> [Data provided]:
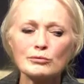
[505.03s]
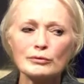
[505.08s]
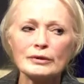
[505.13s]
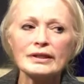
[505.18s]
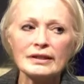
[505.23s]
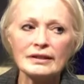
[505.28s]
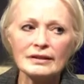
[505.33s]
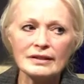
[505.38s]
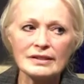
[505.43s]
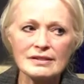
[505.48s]

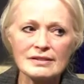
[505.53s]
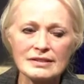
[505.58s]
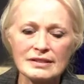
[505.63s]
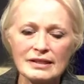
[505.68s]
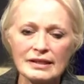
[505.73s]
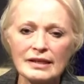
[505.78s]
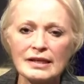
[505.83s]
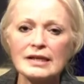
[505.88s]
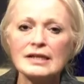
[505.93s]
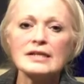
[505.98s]

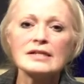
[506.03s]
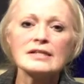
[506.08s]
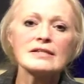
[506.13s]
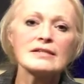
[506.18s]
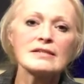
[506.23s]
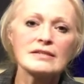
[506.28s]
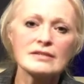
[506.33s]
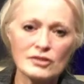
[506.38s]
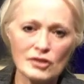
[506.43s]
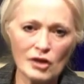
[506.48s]
realistic.
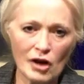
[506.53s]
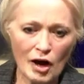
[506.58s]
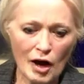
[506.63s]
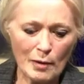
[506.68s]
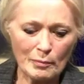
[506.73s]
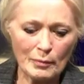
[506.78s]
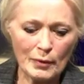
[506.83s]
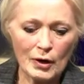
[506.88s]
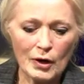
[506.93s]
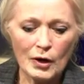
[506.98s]

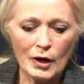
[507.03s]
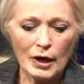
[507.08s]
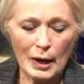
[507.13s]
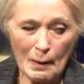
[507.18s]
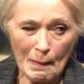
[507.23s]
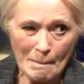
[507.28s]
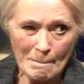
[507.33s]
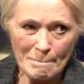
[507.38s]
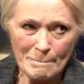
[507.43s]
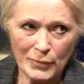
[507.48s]
Stop
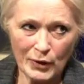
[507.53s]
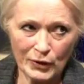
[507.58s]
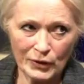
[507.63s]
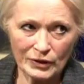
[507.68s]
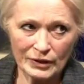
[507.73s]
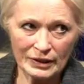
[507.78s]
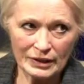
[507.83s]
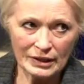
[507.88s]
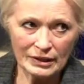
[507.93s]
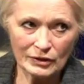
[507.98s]

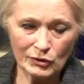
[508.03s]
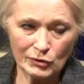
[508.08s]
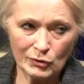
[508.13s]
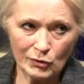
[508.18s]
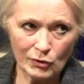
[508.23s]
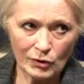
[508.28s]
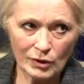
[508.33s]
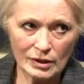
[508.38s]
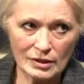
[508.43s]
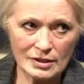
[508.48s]
burdening the
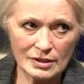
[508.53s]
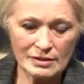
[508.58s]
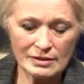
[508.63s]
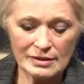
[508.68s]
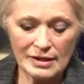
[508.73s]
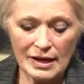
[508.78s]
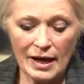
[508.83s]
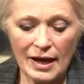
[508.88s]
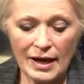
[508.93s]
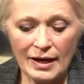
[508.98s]

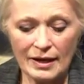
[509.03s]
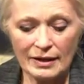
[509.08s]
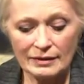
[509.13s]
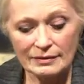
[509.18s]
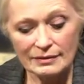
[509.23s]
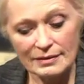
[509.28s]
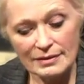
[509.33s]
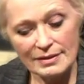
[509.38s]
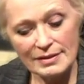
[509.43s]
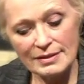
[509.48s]
courts
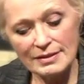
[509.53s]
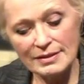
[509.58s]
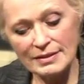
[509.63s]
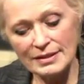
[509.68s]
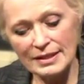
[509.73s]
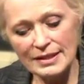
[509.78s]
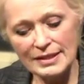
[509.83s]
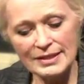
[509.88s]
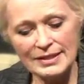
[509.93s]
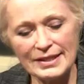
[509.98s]
and
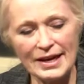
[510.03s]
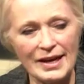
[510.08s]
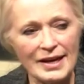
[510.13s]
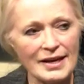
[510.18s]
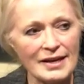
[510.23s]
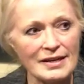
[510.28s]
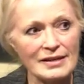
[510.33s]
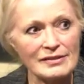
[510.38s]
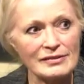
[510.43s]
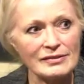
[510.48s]
sit
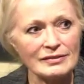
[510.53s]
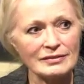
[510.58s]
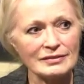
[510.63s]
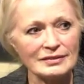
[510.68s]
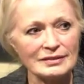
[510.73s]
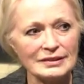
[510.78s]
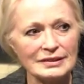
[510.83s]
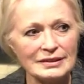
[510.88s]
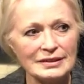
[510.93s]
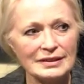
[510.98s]
down
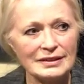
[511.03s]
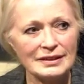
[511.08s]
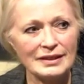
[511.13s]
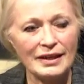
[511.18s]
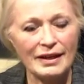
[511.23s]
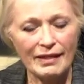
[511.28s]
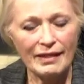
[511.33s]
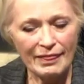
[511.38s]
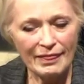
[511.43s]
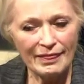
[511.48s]

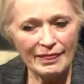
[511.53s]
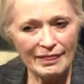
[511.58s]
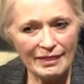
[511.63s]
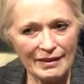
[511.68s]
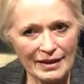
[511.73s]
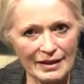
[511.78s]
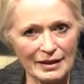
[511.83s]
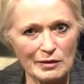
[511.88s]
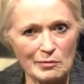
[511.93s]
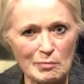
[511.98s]
and
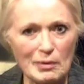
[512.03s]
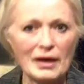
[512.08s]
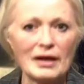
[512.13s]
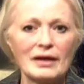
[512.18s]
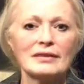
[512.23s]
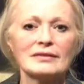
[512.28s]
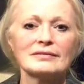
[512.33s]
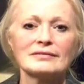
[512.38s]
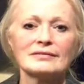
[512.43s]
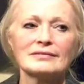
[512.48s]
think
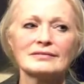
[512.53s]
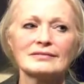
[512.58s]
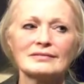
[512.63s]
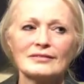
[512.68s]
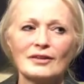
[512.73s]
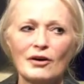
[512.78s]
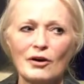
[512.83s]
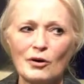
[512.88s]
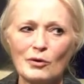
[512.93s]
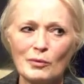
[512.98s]
about
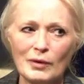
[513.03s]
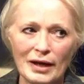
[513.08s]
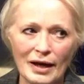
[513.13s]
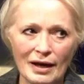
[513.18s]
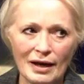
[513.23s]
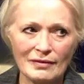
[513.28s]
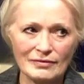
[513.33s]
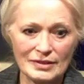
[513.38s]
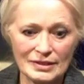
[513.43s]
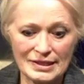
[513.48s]
all we
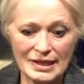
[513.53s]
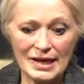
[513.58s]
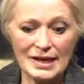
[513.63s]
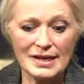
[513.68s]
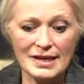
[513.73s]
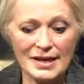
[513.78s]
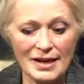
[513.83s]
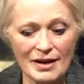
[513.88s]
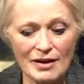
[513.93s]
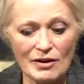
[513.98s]
have to
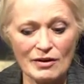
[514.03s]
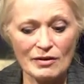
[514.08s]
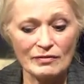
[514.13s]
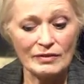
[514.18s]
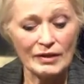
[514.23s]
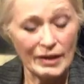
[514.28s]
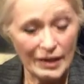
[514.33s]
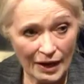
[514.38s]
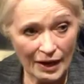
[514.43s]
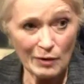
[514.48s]
take care
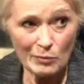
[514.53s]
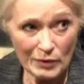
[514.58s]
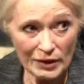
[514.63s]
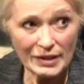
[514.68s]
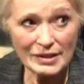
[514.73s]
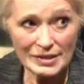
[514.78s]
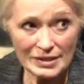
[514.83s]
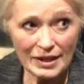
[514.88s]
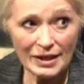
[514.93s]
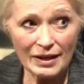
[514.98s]
of, and
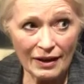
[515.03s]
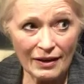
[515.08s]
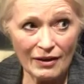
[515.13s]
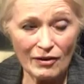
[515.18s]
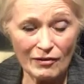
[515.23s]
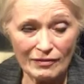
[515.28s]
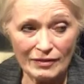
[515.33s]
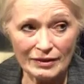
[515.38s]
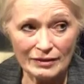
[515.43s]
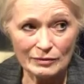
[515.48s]
we can take
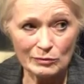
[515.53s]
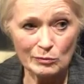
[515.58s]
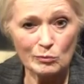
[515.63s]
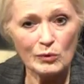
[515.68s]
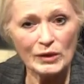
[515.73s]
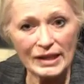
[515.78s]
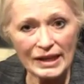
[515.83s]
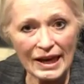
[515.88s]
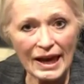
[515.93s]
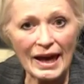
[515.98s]
care of it.
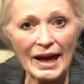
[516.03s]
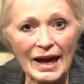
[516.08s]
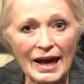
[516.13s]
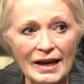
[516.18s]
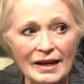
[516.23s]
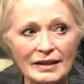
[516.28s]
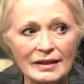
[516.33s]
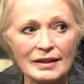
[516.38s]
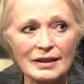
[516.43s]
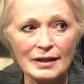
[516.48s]
We
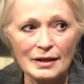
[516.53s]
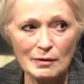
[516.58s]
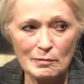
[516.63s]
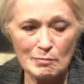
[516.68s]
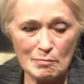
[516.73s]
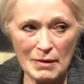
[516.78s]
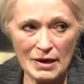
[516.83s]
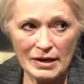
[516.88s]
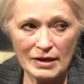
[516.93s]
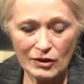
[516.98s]
can
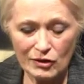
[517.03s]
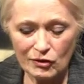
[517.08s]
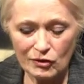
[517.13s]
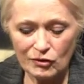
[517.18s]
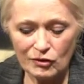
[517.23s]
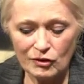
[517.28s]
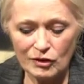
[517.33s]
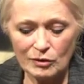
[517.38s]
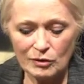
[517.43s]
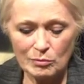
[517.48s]
make a
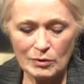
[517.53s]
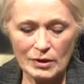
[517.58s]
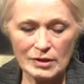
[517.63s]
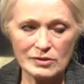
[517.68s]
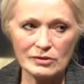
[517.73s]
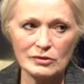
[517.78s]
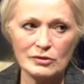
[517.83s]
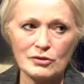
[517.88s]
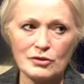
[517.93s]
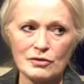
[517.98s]
good
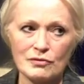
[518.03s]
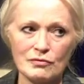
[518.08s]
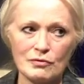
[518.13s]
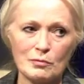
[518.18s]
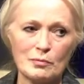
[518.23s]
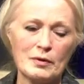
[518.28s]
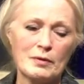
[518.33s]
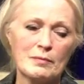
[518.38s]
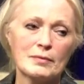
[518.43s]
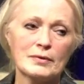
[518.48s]
resolution
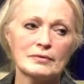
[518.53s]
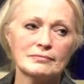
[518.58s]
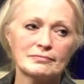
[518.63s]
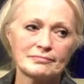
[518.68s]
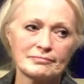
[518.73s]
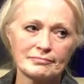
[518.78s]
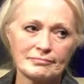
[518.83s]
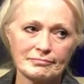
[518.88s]
for people.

> [Work instruction]: Reproduce the entire listing above precisely, but keep the images out.

> [Solution for this problem]:
[505.03s]
[505.08s]
[505.13s]
[505.18s]
[505.23s]
[505.28s]
[505.33s]
[505.38s]
[505.43s]
[505.48s]

[505.53s]
[505.58s]
[505.63s]
[505.68s]
[505.73s]
[505.78s]
[505.83s]
[505.88s]
[505.93s]
[505.98s]

[506.03s]
[506.08s]
[506.13s]
[506.18s]
[506.23s]
[506.28s]
[506.33s]
[506.38s]
[506.43s]
[506.48s]
realistic.
[506.53s]
[506.58s]
[506.63s]
[506.68s]
[506.73s]
[506.78s]
[506.83s]
[506.88s]
[506.93s]
[506.98s]

[507.03s]
[507.08s]
[507.13s]
[507.18s]
[507.23s]
[507.28s]
[507.33s]
[507.38s]
[507.43s]
[507.48s]
Stop
[507.53s]
[507.58s]
[507.63s]
[507.68s]
[507.73s]
[507.78s]
[507.83s]
[507.88s]
[507.93s]
[507.98s]

[508.03s]
[508.08s]
[508.13s]
[508.18s]
[508.23s]
[508.28s]
[508.33s]
[508.38s]
[508.43s]
[508.48s]
burdening the
[508.53s]
[508.58s]
[508.63s]
[508.68s]
[508.73s]
[508.78s]
[508.83s]
[508.88s]
[508.93s]
[508.98s]

[509.03s]
[509.08s]
[509.13s]
[509.18s]
[509.23s]
[509.28s]
[509.33s]
[509.38s]
[509.43s]
[509.48s]
courts
[509.53s]
[509.58s]
[509.63s]
[509.68s]
[509.73s]
[509.78s]
[509.83s]
[509.88s]
[509.93s]
[509.98s]
and
[510.03s]
[510.08s]
[510.13s]
[510.18s]
[510.23s]
[510.28s]
[510.33s]
[510.38s]
[510.43s]
[510.48s]
sit
[510.53s]
[510.58s]
[510.63s]
[510.68s]
[510.73s]
[510.78s]
[510.83s]
[510.88s]
[510.93s]
[510.98s]
down
[511.03s]
[511.08s]
[511.13s]
[511.18s]
[511.23s]
[511.28s]
[511.33s]
[511.38s]
[511.43s]
[511.48s]

[511.53s]
[511.58s]
[511.63s]
[511.68s]
[511.73s]
[511.78s]
[511.83s]
[511.88s]
[511.93s]
[511.98s]
and
[512.03s]
[512.08s]
[512.13s]
[512.18s]
[512.23s]
[512.28s]
[512.33s]
[512.38s]
[512.43s]
[512.48s]
think
[512.53s]
[512.58s]
[512.63s]
[512.68s]
[512.73s]
[512.78s]
[512.83s]
[512.88s]
[512.93s]
[512.98s]
about
[513.03s]
[513.08s]
[513.13s]
[513.18s]
[513.23s]
[513.28s]
[513.33s]
[513.38s]
[513.43s]
[513.48s]
all we
[513.53s]
[513.58s]
[513.63s]
[513.68s]
[513.73s]
[513.78s]
[513.83s]
[513.88s]
[513.93s]
[513.98s]
have to
[514.03s]
[514.08s]
[514.13s]
[514.18s]
[514.23s]
[514.28s]
[514.33s]
[514.38s]
[514.43s]
[514.48s]
take care
[514.53s]
[514.58s]
[514.63s]
[514.68s]
[514.73s]
[514.78s]
[514.83s]
[514.88s]
[514.93s]
[514.98s]
of, and
[515.03s]
[515.08s]
[515.13s]
[515.18s]
[515.23s]
[515.28s]
[515.33s]
[515.38s]
[515.43s]
[515.48s]
we can take
[515.53s]
[515.58s]
[515.63s]
[515.68s]
[515.73s]
[515.78s]
[515.83s]
[515.88s]
[515.93s]
[515.98s]
care of it.
[516.03s]
[516.08s]
[516.13s]
[516.18s]
[516.23s]
[516.28s]
[516.33s]
[516.38s]
[516.43s]
[516.48s]
We
[516.53s]
[516.58s]
[516.63s]
[516.68s]
[516.73s]
[516.78s]
[516.83s]
[516.88s]
[516.93s]
[516.98s]
can
[517.03s]
[517.08s]
[517.13s]
[517.18s]
[517.23s]
[517.28s]
[517.33s]
[517.38s]
[517.43s]
[517.48s]
make a
[517.53s]
[517.58s]
[517.63s]
[517.68s]
[517.73s]
[517.78s]
[517.83s]
[517.88s]
[517.93s]
[517.98s]
good
[518.03s]
[518.08s]
[518.13s]
[518.18s]
[518.23s]
[518.28s]
[518.33s]
[518.38s]
[518.43s]
[518.48s]
resolution
[518.53s]
[518.58s]
[518.63s]
[518.68s]
[518.73s]
[518.78s]
[518.83s]
[518.88s]
for people.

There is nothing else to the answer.